Modern mathematics 103-107 pages

III. Give full answers:

Model: Where did modern mathematics begin? (in Ancient Greece)

Modern mathematics began in Ancient Greece.

1.What mathematicians were the most distingulished in early Greek mathematics? (Undoubtedly Pythagoras and his followers) 2. Whose pupil was Pythagoras? (Thales, the founder of deductive methods) 3. What doctrines did the Pythagoreans teach? (A mixture of morality, astrology, music and genuine mathematics) 4. What ancient cultures did the Pythagoreans inherit mathematical knowledge from? (Babylonians, Egyptians and Indians) 5. What contribution did the Pythagoreans make to mathematics? (Abstracted the concepts of Number, Geometric Form and Figure; Developed and applied deductive reasoning) 6. What were their profoundest discoveries? ( Pythagorean theorem, Incommen - surables) 7. Who proved the general theorem? ( Pythagoras is credited with; the proof is attributed to) 8. How did the Pythagoreans prove their great theorem? (Under the unchallenged assumption that “Numbers rule the Universe”) 9. What was the Pythagoreans contribution to number theory? (The creation of the classical theory of natural numbers) 10. How did the Pythagoreans treat natural numbers? (The essence of all the existing things) 11. How did the Pythagoreans come to recognize incommensurable quantities? (Failed to find a rational number for √2) 12. How did they regard the discovery of incommensurables? (Logical scandal in the foundations of mathematics) 13. What did they call numbers √2, √3, etc.? (Irrationals) 14. How did they deal with irrationals? (By approximating them by means of ratios) 15. What did the discovery of incommensurables result in? (A need to establish a new theory of proportions independent of commensurability) 16. Who developed a theory of incommensurables? (Eudoxus) 17. Who made this theory popular? (Euclid) 18. How did mathematicians learn about the theory? (Euclid presented it in geometrical form in his “Elements”) 19. How can Eudoxus’ theory be estimated? (A masterpiece of Greek mathematics) 20. When did Eudoxus’s theory become fully appreciated? (In the late nineteenth century) 21. Who constructed the first truly rigorous theory of irrational numbers? (Dedikind, Cantor, Weierstrass) 22. How did Greek mathematics benefit from its first classical crisis in the foundations of mathematics? (Ultimate influence was beneficial and considerable) 23. What did the Pythagoreans’ discovery of “incommensurable” quantities bring about? (Ultimately dispelled the belied that the Universe was built on natural numbers)

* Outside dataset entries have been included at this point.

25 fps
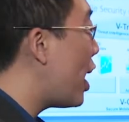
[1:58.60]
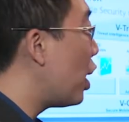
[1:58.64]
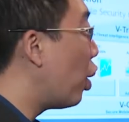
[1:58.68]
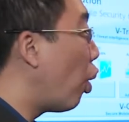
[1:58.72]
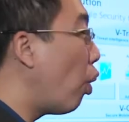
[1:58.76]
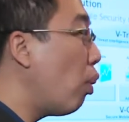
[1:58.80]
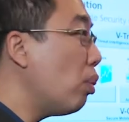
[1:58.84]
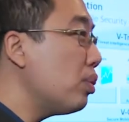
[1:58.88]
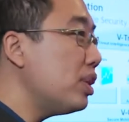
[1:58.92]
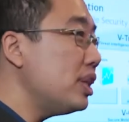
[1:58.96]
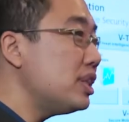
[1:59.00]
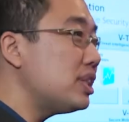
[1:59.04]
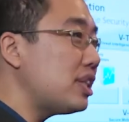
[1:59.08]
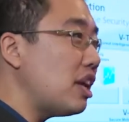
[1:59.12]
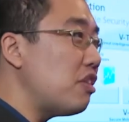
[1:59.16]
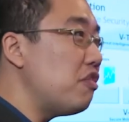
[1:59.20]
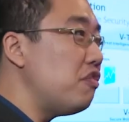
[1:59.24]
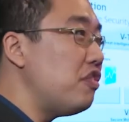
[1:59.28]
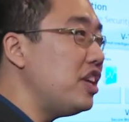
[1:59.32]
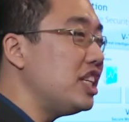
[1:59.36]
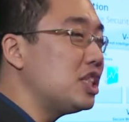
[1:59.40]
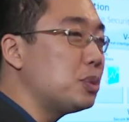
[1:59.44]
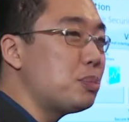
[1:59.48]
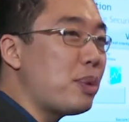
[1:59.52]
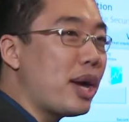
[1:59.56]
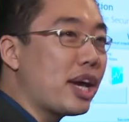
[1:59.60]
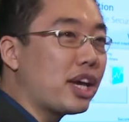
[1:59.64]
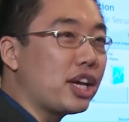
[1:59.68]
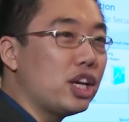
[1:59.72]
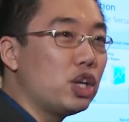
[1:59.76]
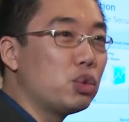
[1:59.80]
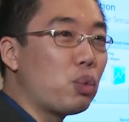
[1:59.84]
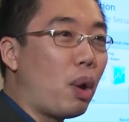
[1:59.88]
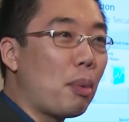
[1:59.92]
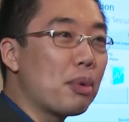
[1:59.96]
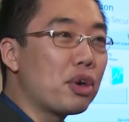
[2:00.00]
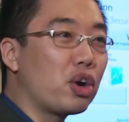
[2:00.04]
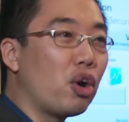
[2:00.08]
And all this then feeds back
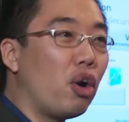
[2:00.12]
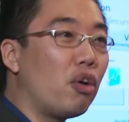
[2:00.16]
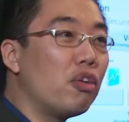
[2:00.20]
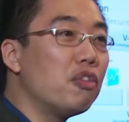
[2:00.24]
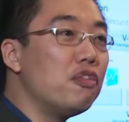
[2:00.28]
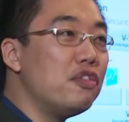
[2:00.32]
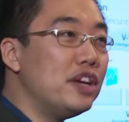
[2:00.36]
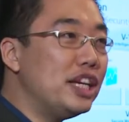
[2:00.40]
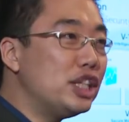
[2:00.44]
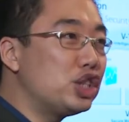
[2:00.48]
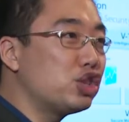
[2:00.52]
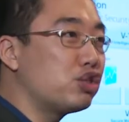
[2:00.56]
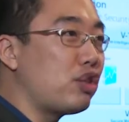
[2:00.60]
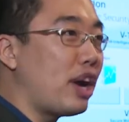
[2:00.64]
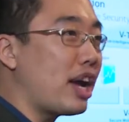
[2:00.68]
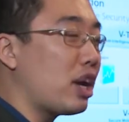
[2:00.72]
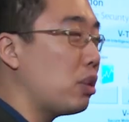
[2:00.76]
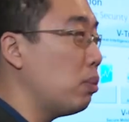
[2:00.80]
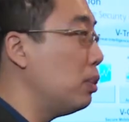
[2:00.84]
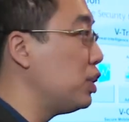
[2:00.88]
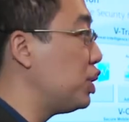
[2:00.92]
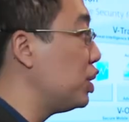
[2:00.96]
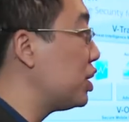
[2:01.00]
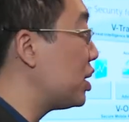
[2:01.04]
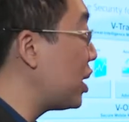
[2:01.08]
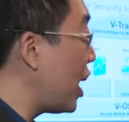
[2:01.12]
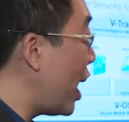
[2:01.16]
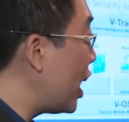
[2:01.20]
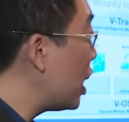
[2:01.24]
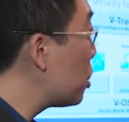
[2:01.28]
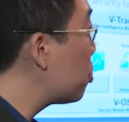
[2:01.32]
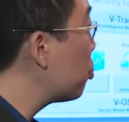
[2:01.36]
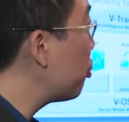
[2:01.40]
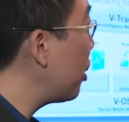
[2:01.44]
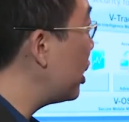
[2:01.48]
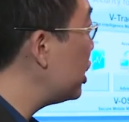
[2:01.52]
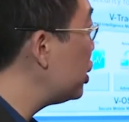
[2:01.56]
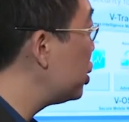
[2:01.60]
in what we call vTrack, which is the
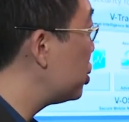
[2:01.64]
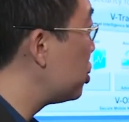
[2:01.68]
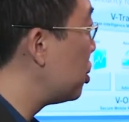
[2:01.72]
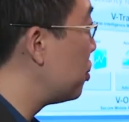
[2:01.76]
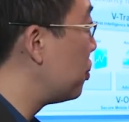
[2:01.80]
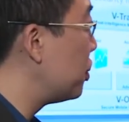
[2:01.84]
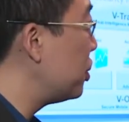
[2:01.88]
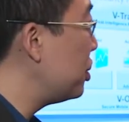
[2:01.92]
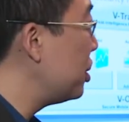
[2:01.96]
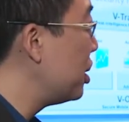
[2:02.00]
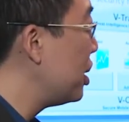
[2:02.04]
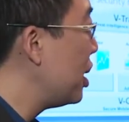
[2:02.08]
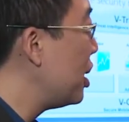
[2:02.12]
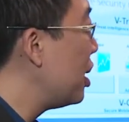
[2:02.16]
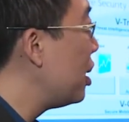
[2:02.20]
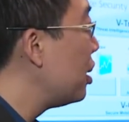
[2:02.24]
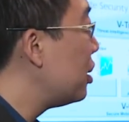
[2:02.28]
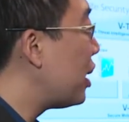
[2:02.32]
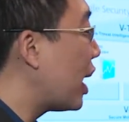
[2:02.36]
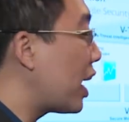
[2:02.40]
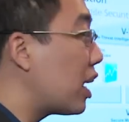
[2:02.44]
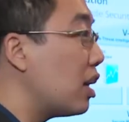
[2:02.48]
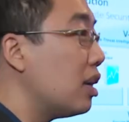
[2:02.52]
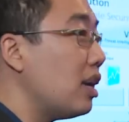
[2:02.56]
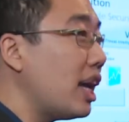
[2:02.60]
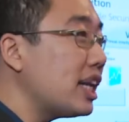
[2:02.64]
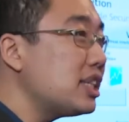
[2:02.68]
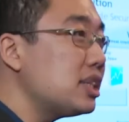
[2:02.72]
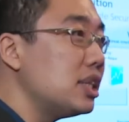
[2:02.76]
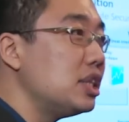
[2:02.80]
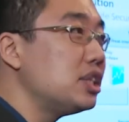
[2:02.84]
enterprise server that collects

IV. Ask questions in the model using the words suggested:

Model: The word “geometry” was derived from the Greek words for “earth measure”. (Where … from?)

1.The ancients believed that the earth was flat (What?) 2. The early geometers dealt with measurements of line segments, angles, and other figures in a plane. (What … with?) 3. Gradually the meaning of “geometry” was extended to the ordinary space of solids (How?) 4. Greek mathematicians considered geometry as a logical system. (Who?) 5.They assumed certain properties and try to deduce other properties from these assumptions. (How?) 6. During the last century geometry was still further extended to include the study of abstract spaces.(Why?) 7. Nowadays Geometry has to be defined in an entirely new way. (How?) 8. In contemporary science geometrical imagery (points, lines, planes, etc.) may be represented in many ways. (What?) 9. Any modern geometric discourse starts with a list of undefined terms and relations. (What … with?) 10. The set of relations to which the points are subjected is called the structure of the space. 11. Geometry today is the theory of any space structure. (What?) 12. Geometry multiplied from one to many. (How?) 13. Some very general geometries came into being. (What?) 14. Each geometry has its own underlying controlling transformation group. (What?) 15. New geometries find invaluable application in the modern development of analysis (Where?)